#### DATA FOR THIS EXERCISE
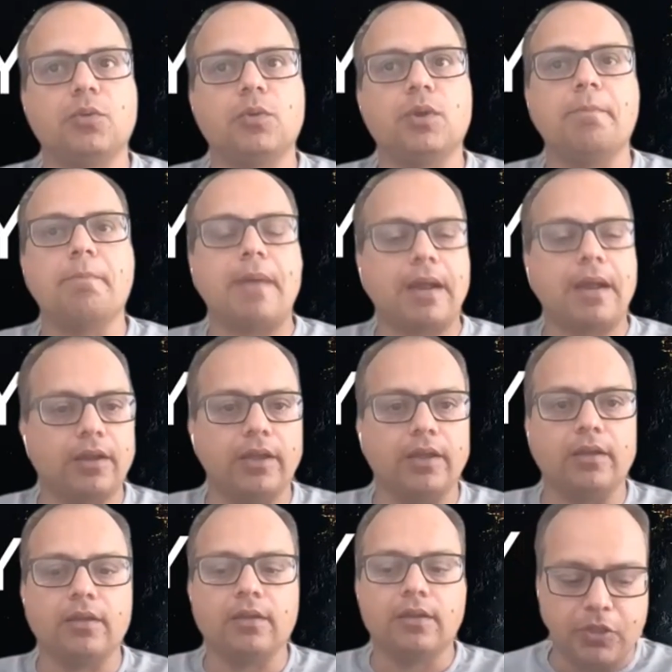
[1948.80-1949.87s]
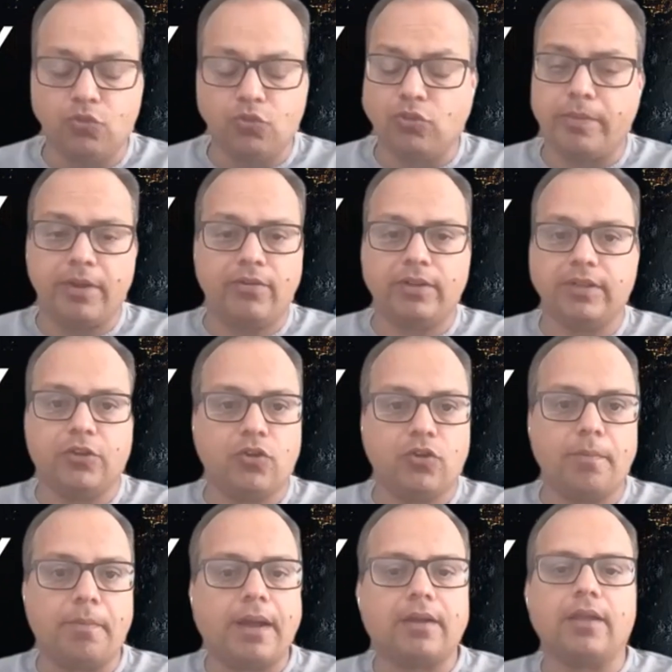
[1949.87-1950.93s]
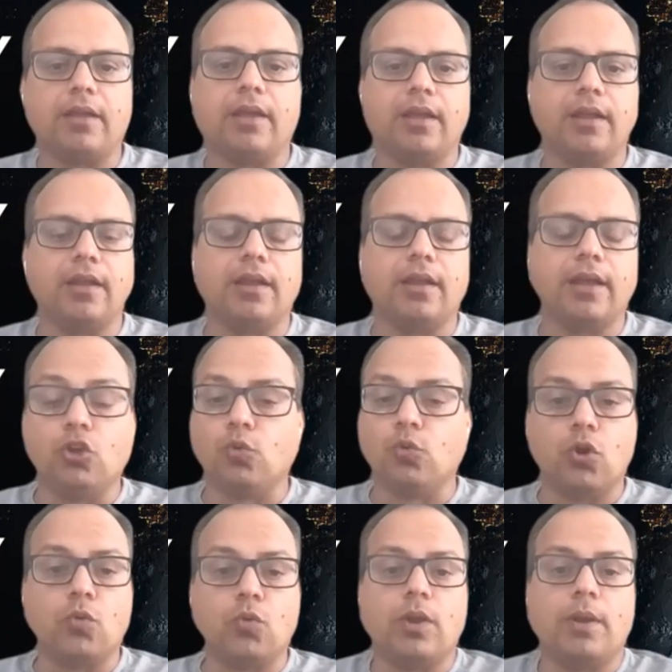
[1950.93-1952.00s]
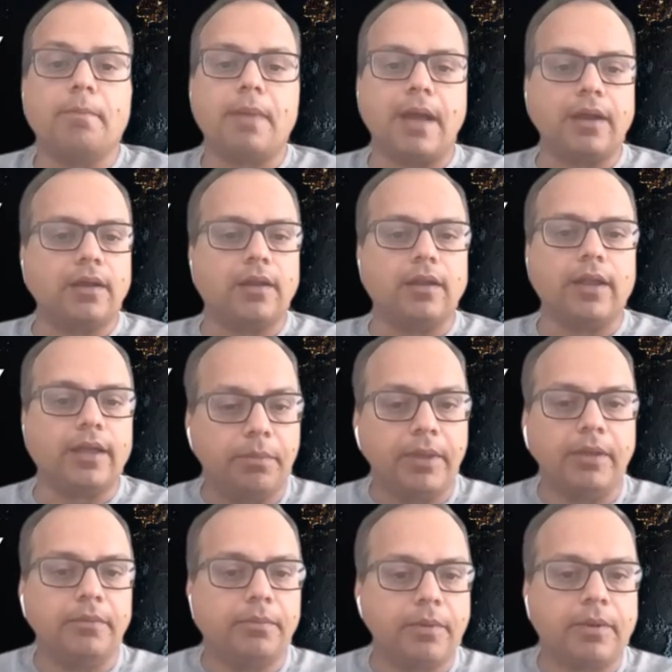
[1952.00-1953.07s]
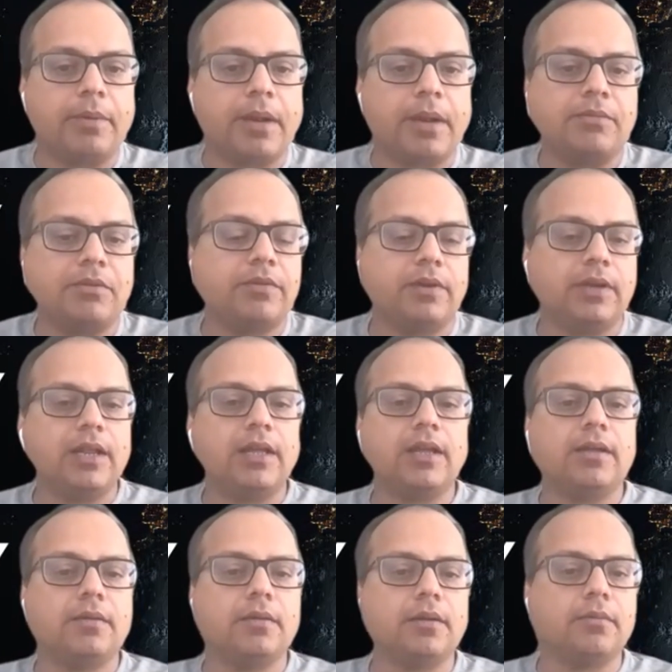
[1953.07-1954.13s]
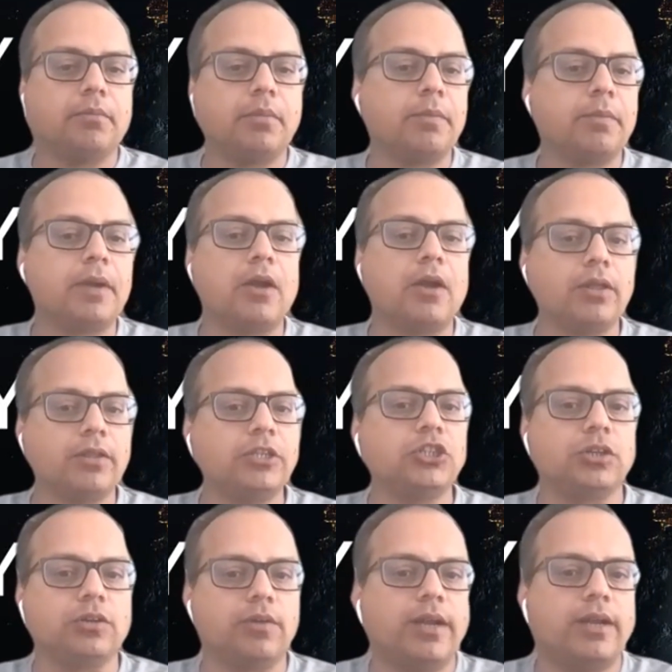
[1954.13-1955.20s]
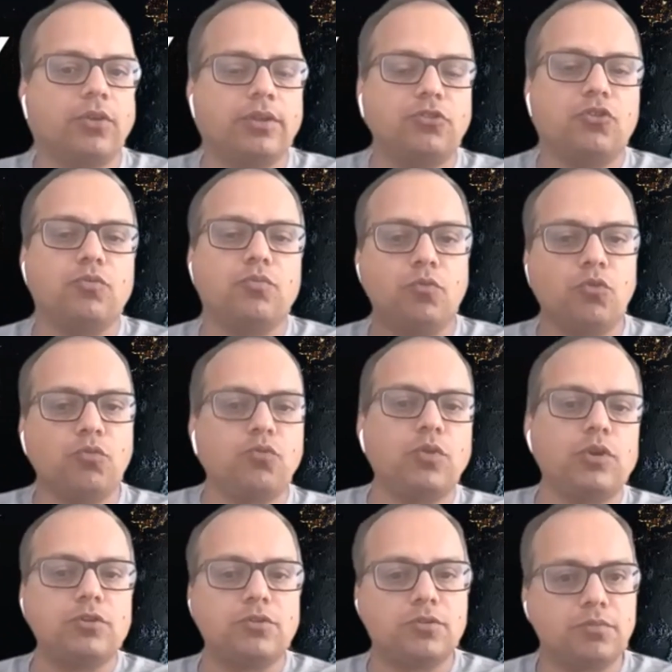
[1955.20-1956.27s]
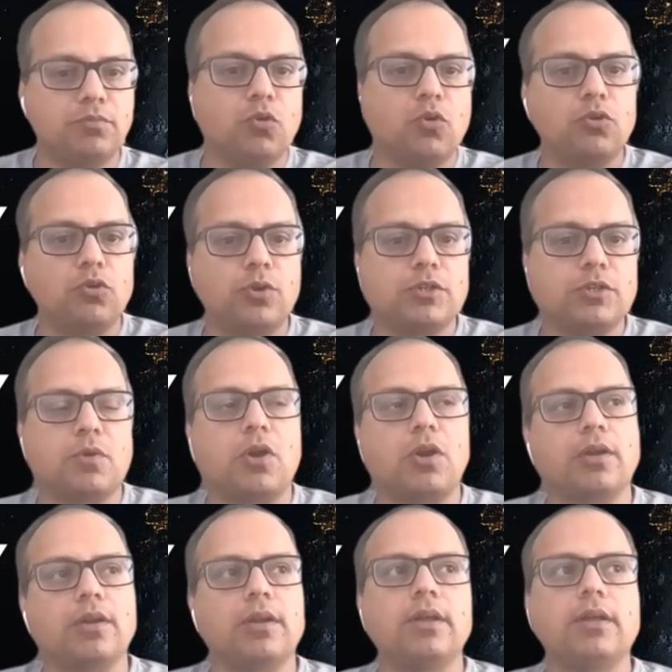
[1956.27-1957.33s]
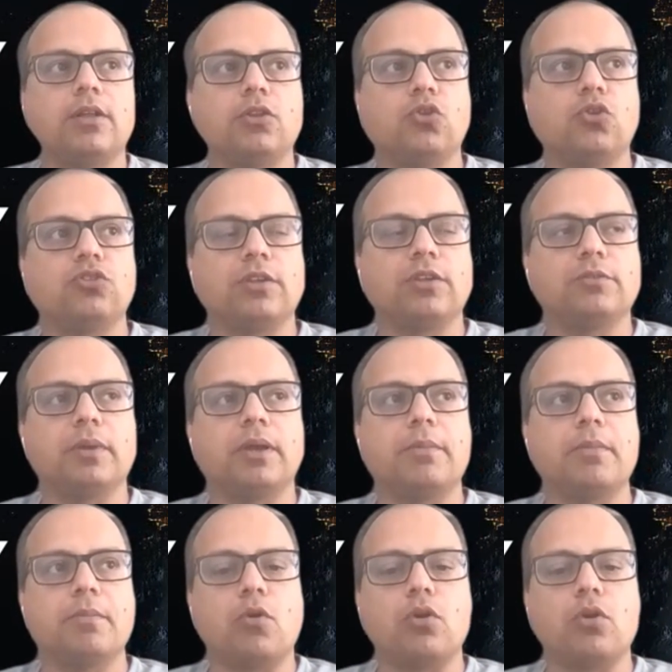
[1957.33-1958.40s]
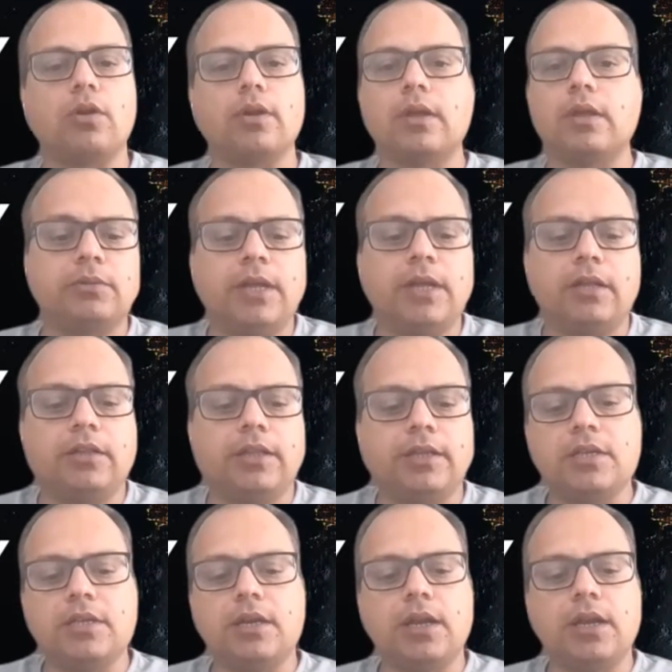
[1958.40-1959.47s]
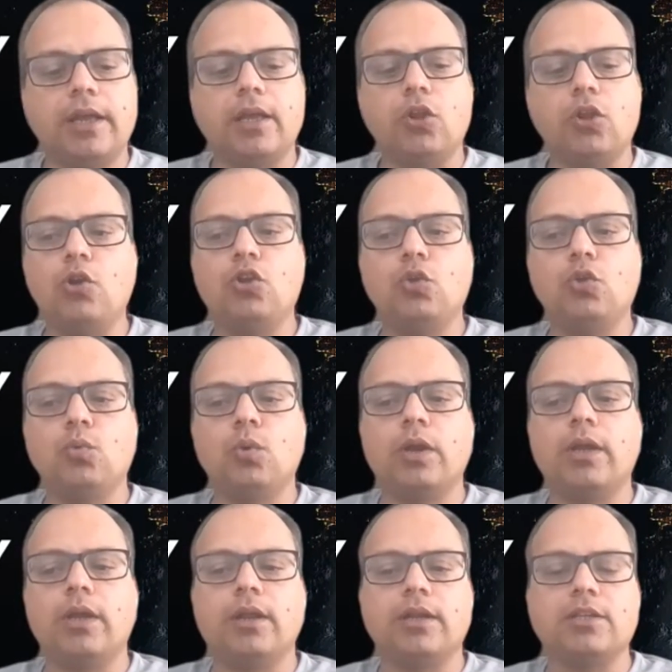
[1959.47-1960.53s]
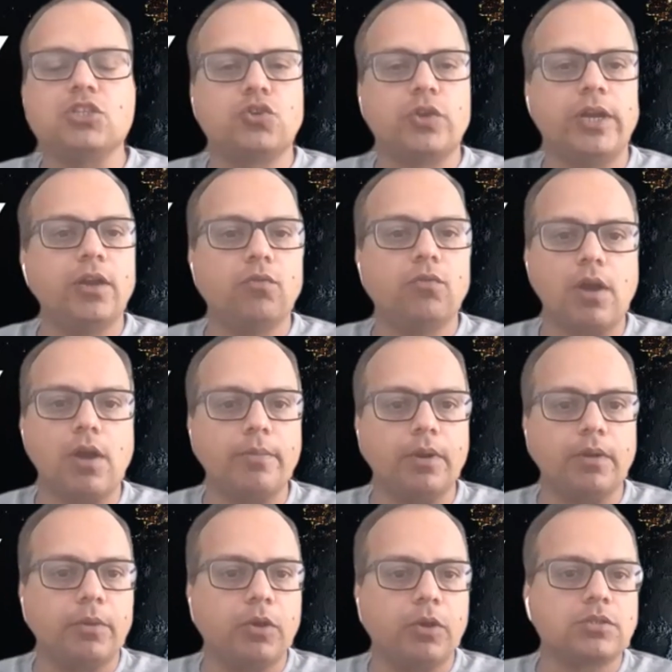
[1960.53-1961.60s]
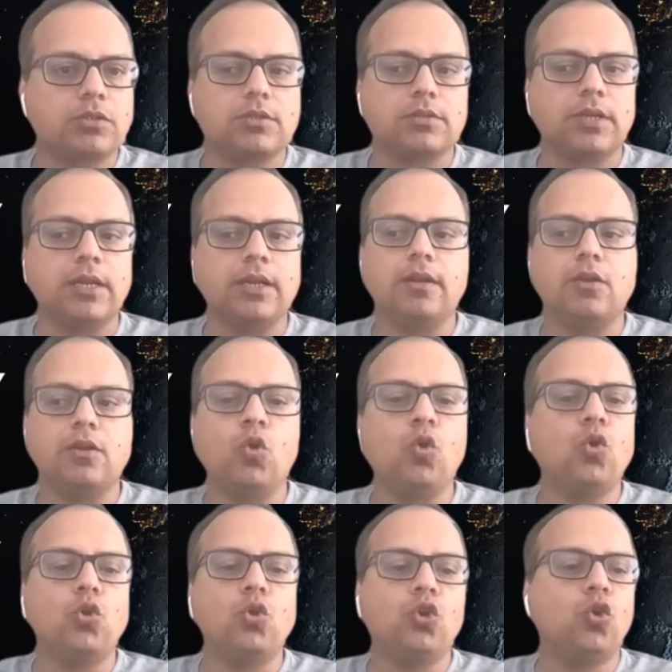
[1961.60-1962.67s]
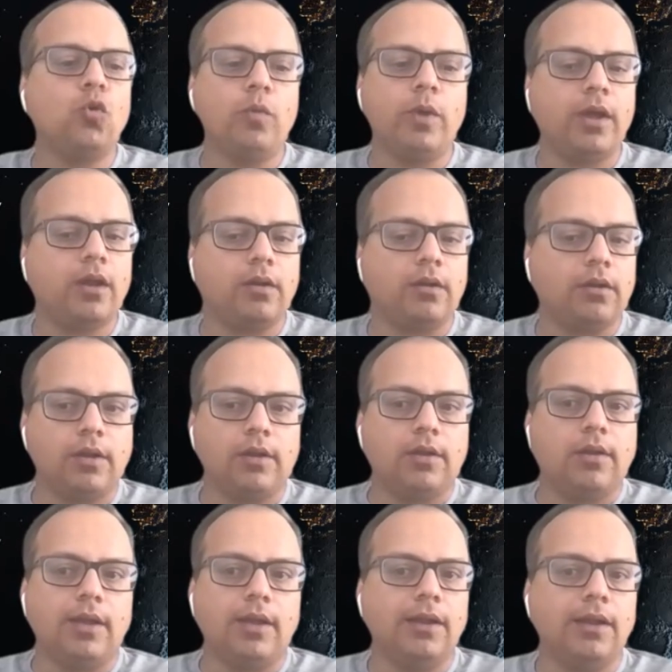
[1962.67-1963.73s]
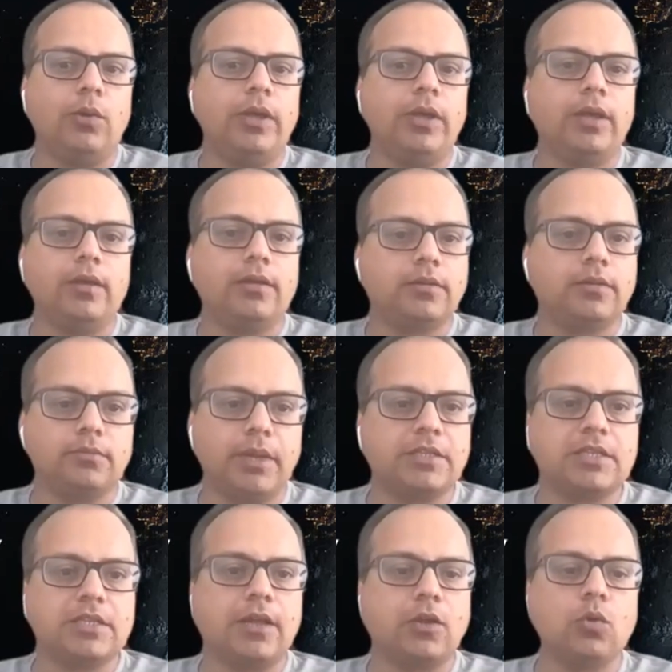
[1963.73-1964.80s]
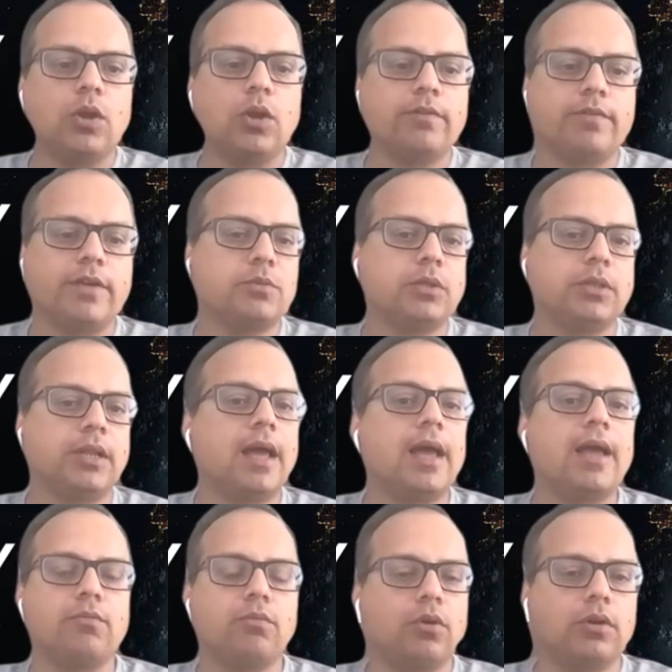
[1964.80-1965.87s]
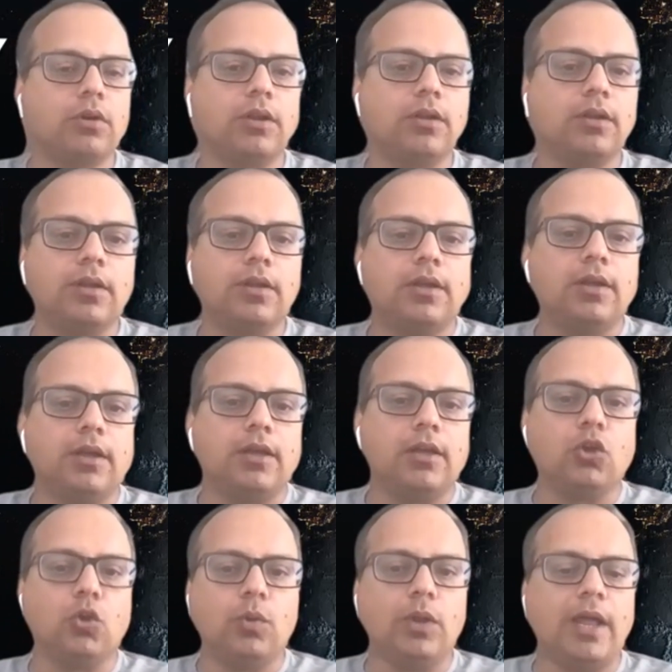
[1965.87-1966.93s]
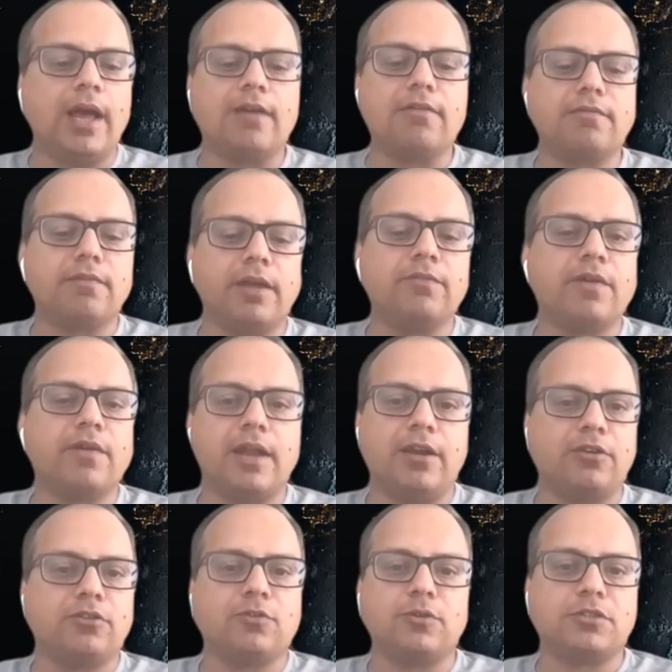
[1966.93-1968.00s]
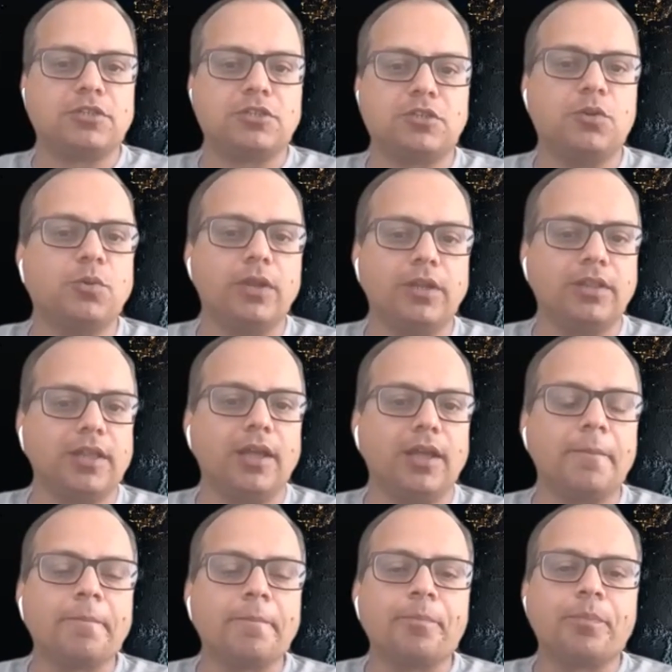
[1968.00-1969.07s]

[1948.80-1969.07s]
you're impacting, the user metric that you're impacting, and your work will impact, and helping perhaps even getting better prioritization. So as you move more towards product, those things become important. Some of the other things are like, how do you work in a constrained environment? Because in nowhere, including places like Google and Facebook that I have worked in, you will have infinite resources to do anything.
########
THE TASK: Write back the stretch of lines above that begins with the line holding "[1952.00-1953.07s]" and ends with the line holding "[1968.00-1969.07s]", both included, exactly as written. Pictures stay out.

ANSWER FOR THE TASK:
[1952.00-1953.07s]
[1953.07-1954.13s]
[1954.13-1955.20s]
[1955.20-1956.27s]
[1956.27-1957.33s]
[1957.33-1958.40s]
[1958.40-1959.47s]
[1959.47-1960.53s]
[1960.53-1961.60s]
[1961.60-1962.67s]
[1962.67-1963.73s]
[1963.73-1964.80s]
[1964.80-1965.87s]
[1965.87-1966.93s]
[1966.93-1968.00s]
[1968.00-1969.07s]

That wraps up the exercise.